Bjelakovic’s meta-analysis has little biological meaning, because of the large number of ill-defined substances that have been grouped together. The meta-analysis includes a diverse range of doses of the individual supplements, with no concern for the expected physiological effects. In one of the included trials, a single dose of vitamin A was followed up over a period of three months.⁶ Bjelakovic also analysed studies of ‘vitamin E,’ an almost meaningless term in terms of nutrition or pharmacology. Vitamin E refers to a number of fat-soluble antioxidants, including four natural forms each of tocopherols and tocotrienols. Additional synthetic forms of tocopherol are widely used for vitamin E studies. Thus, it is not clear to which actual nutrient Bjelakovic’s ‘vitamin E’ results would apply. Moreover, one of the vitamin E studies selected by Bjelakovic, as having a ‘low risk of bias’, has previously been cited by Hickey and Roberts as a prime example of bias in vitamin studies.⁷ Only studies with recorded deaths were included by Bjelakovic: this was presumably considered necessary in a study of death rates. However, this selection has the potential to increase bias, as it clearly excludes studies where supplements could not be associated with increased mortality. A secondary effect of this selection technique is that the included population tended to be sick, rather than healthy.
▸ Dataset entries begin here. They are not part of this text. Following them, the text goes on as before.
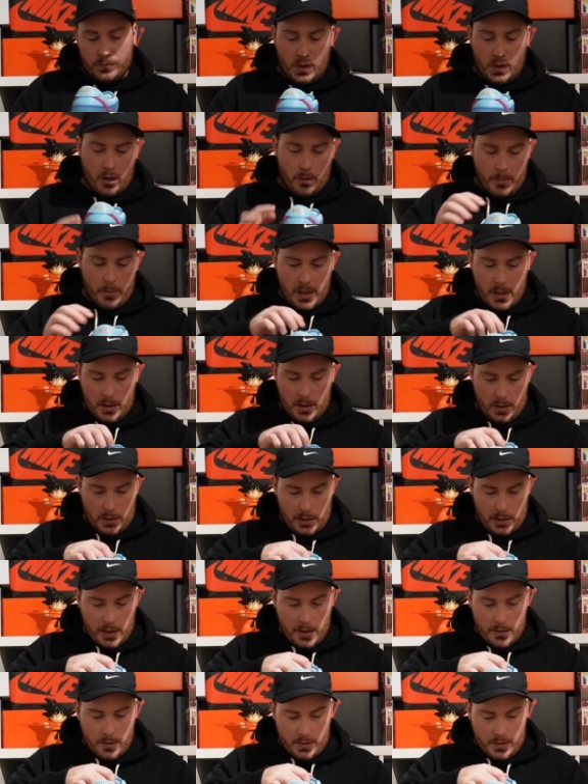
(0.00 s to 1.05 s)
Oh man, the
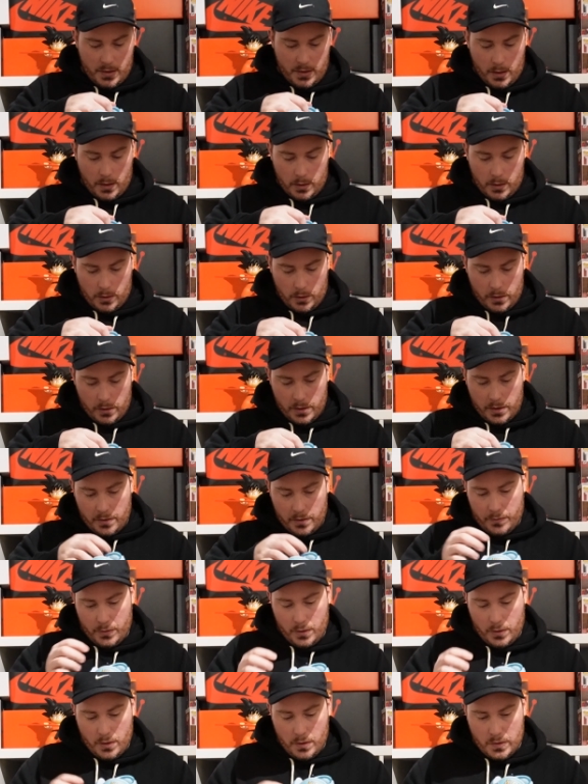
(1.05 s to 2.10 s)
leather tongue, I didn't
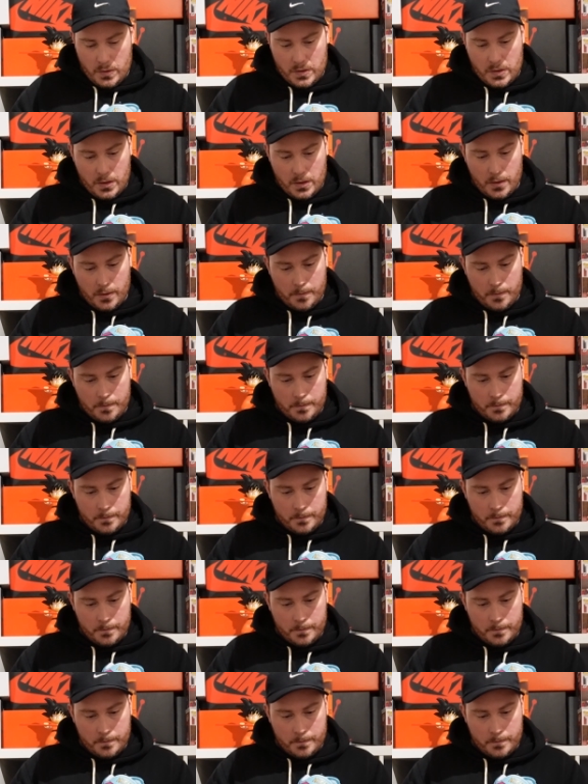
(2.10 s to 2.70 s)
even notice that.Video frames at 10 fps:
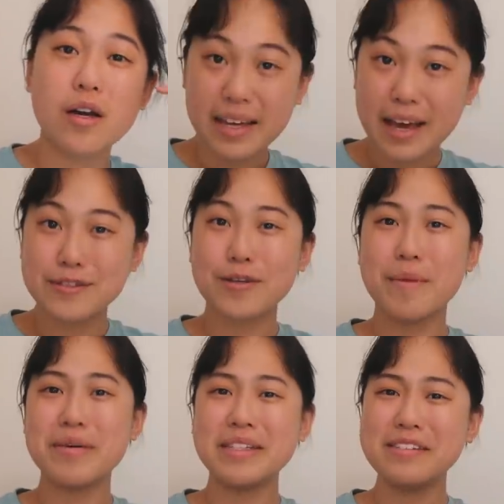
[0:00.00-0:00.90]
yeah so
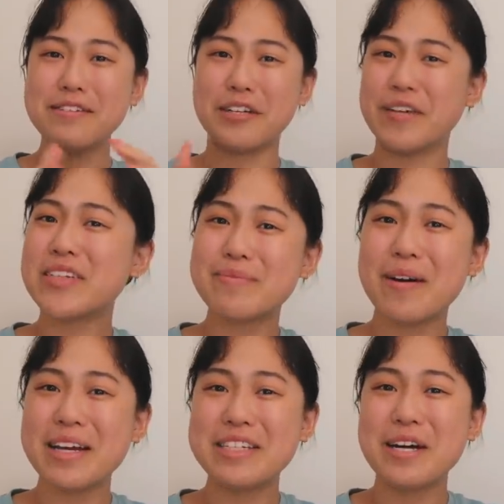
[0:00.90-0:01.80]
I'm a little nervous
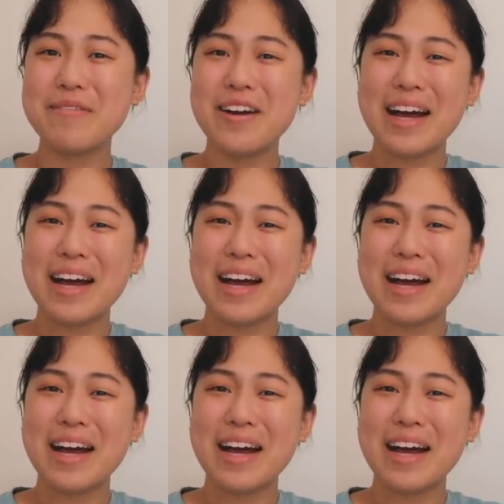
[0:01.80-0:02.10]
about InktoberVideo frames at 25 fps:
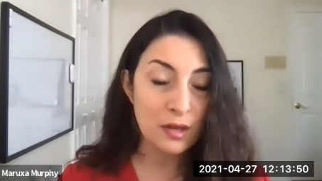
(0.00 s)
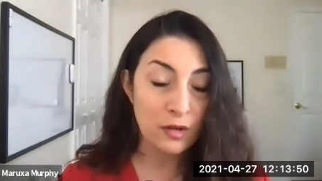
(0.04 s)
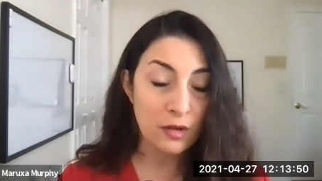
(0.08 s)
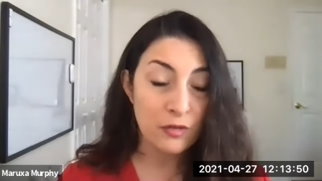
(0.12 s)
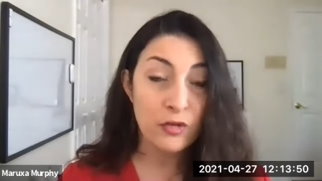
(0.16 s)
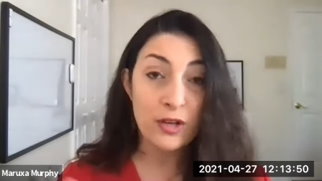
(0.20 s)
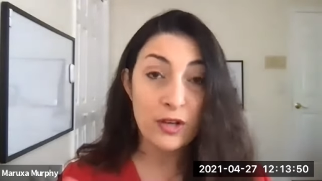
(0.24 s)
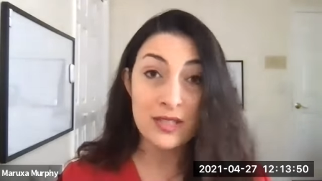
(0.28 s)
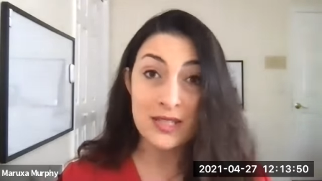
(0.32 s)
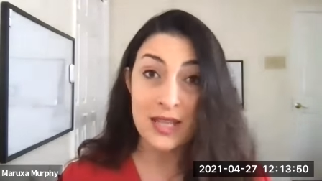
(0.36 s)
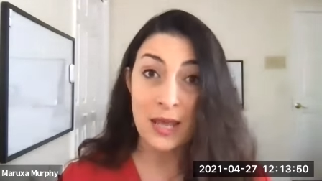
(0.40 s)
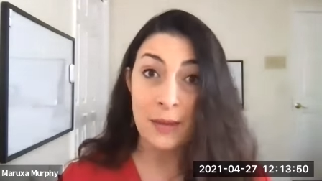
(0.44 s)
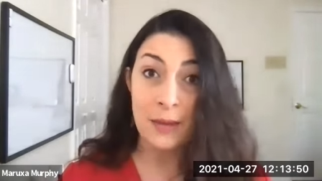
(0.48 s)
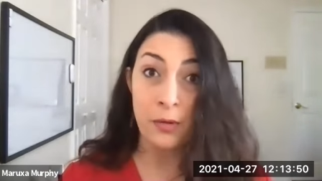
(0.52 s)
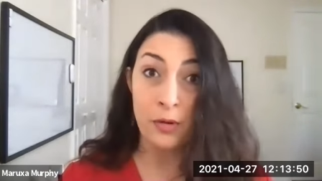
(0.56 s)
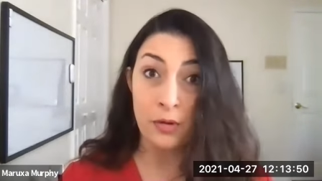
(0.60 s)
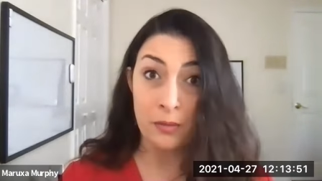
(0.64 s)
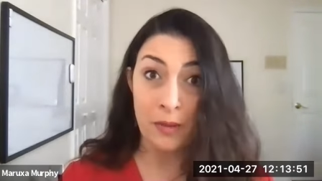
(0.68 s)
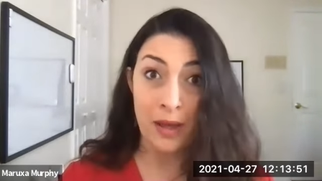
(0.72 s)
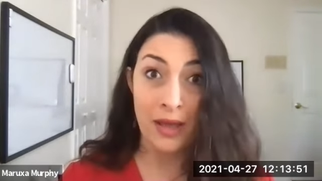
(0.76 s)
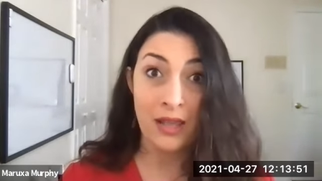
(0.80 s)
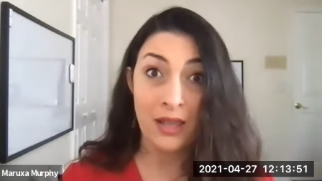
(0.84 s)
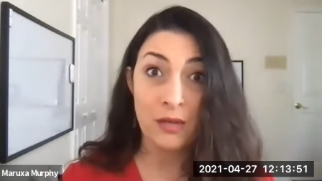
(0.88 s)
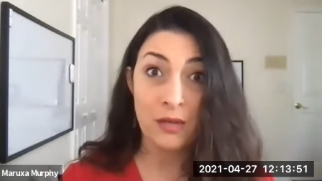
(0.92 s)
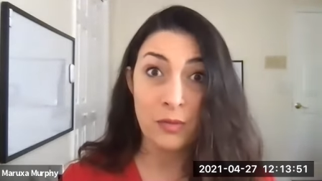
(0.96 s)
Like for example, in
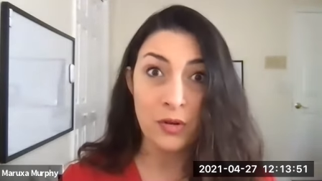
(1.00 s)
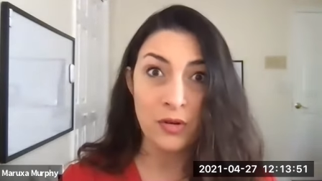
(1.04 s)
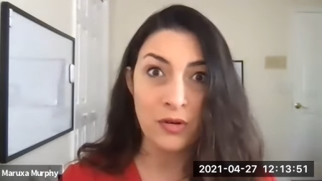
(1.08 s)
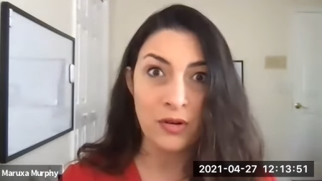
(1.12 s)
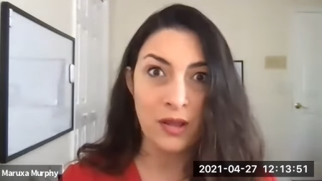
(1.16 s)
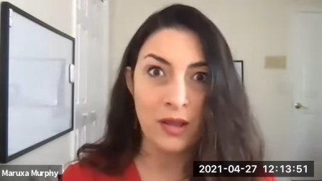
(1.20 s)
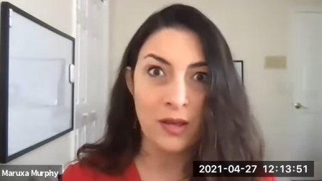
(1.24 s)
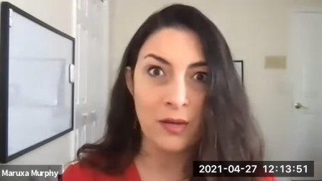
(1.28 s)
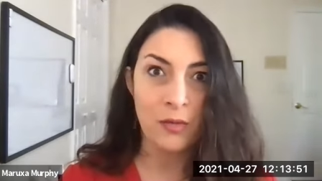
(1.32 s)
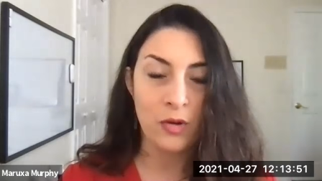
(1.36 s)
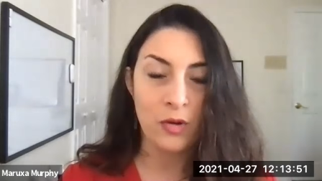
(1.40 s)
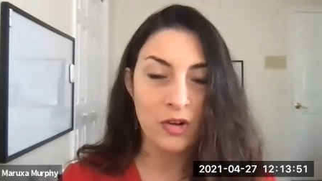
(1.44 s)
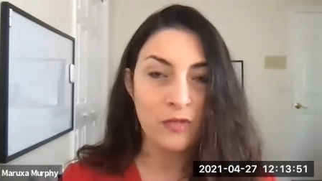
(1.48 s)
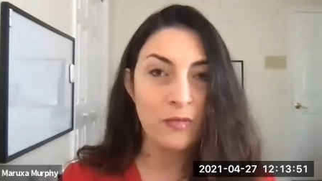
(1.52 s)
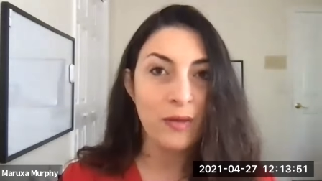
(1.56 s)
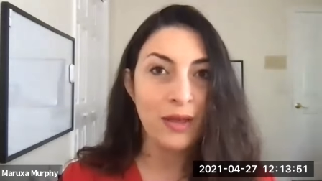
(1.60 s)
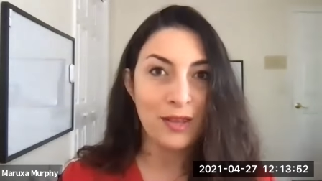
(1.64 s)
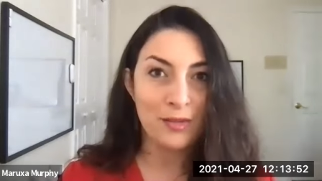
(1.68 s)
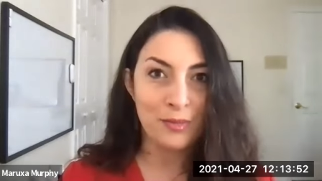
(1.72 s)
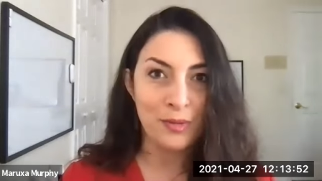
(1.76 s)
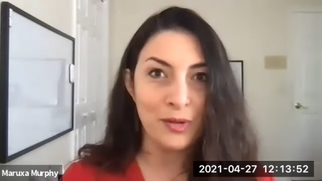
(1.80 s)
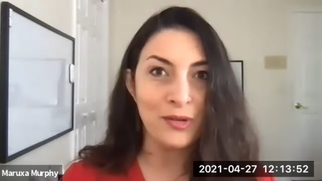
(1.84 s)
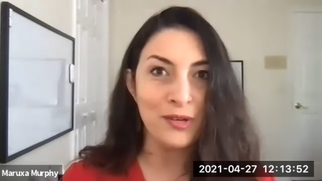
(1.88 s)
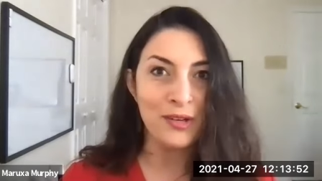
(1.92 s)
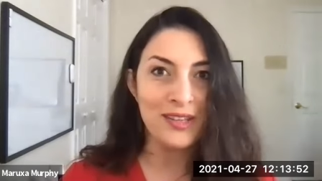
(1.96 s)
my community, one of my
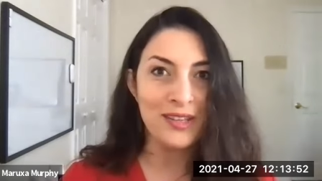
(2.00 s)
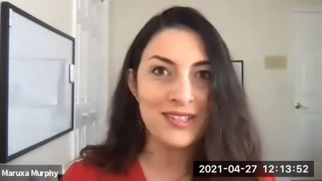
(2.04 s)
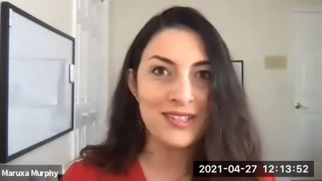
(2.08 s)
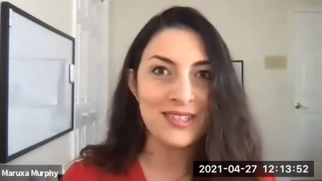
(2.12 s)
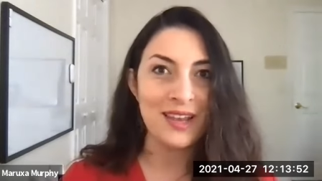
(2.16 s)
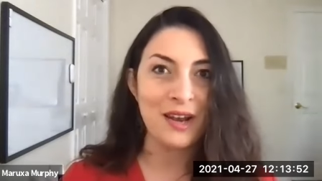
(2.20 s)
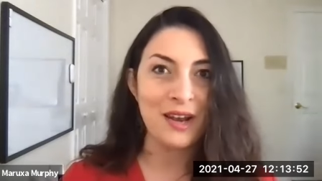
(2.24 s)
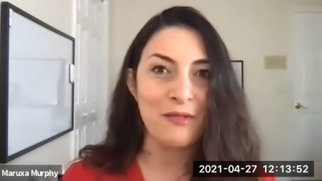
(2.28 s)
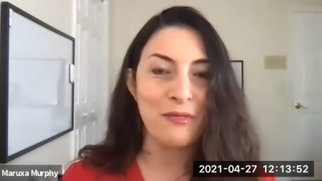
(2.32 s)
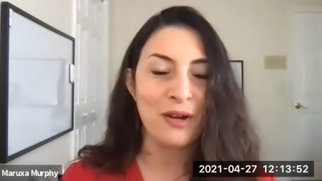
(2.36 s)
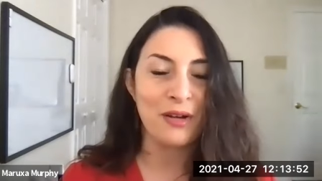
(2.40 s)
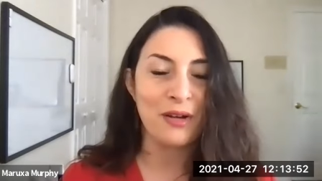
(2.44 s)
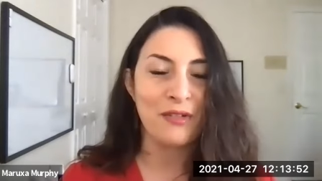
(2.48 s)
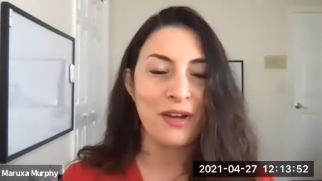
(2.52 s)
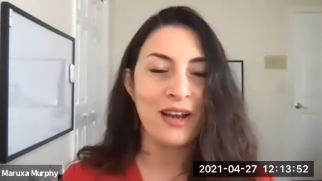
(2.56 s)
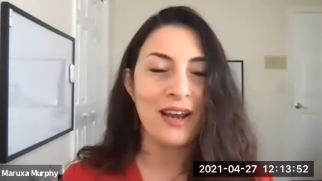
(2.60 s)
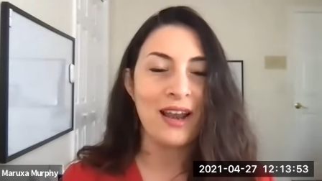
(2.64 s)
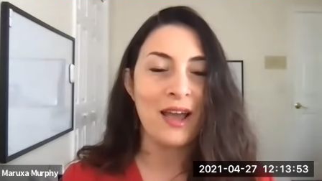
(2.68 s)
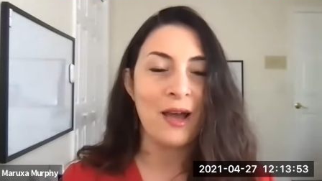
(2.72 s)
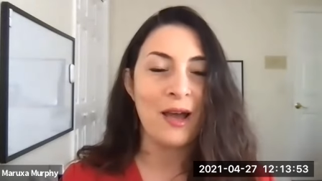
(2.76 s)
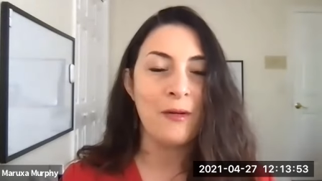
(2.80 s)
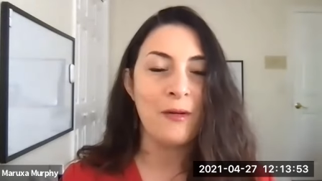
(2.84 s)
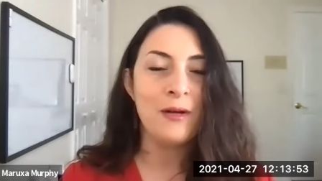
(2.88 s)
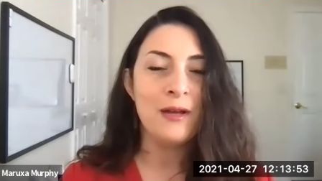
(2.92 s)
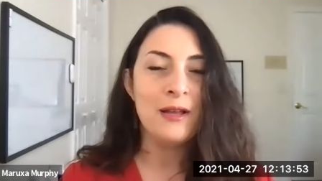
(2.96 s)
communities that I run right
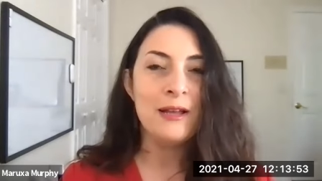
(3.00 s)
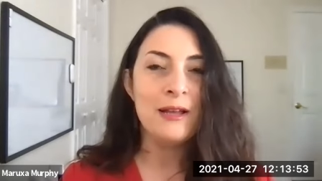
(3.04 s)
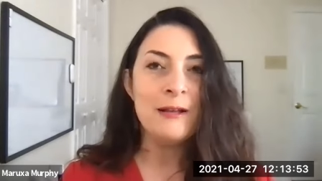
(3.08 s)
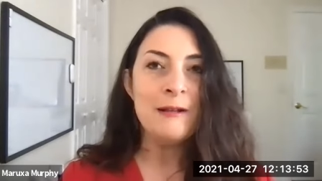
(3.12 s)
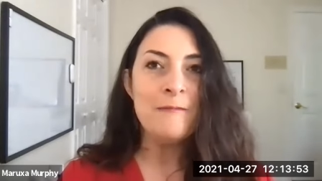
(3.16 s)
now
Although most included studies were on the sick, they used nutritional rather than pharmacological doses. For example, doses of vitamin C ranged from 60 to 2000 mg; these are too small to be helpful against serious illnesses.⁷ Furthermore, trials on nutritional supplements in disease do not necessarily apply to healthy members of the population.

 

The paper by Bjelakovic was reported widely by the media but was not subjected to scientific criticism. Media reports gave the impression that scientific evidence suggests vitamins may be harmful. In fact, no evidence has been provided to this effect. The statistics provided were insufficient to support a claim that vitamin supplements will increase mortality. Moreover, the results cannot validly be generalized to a relatively healthy general population.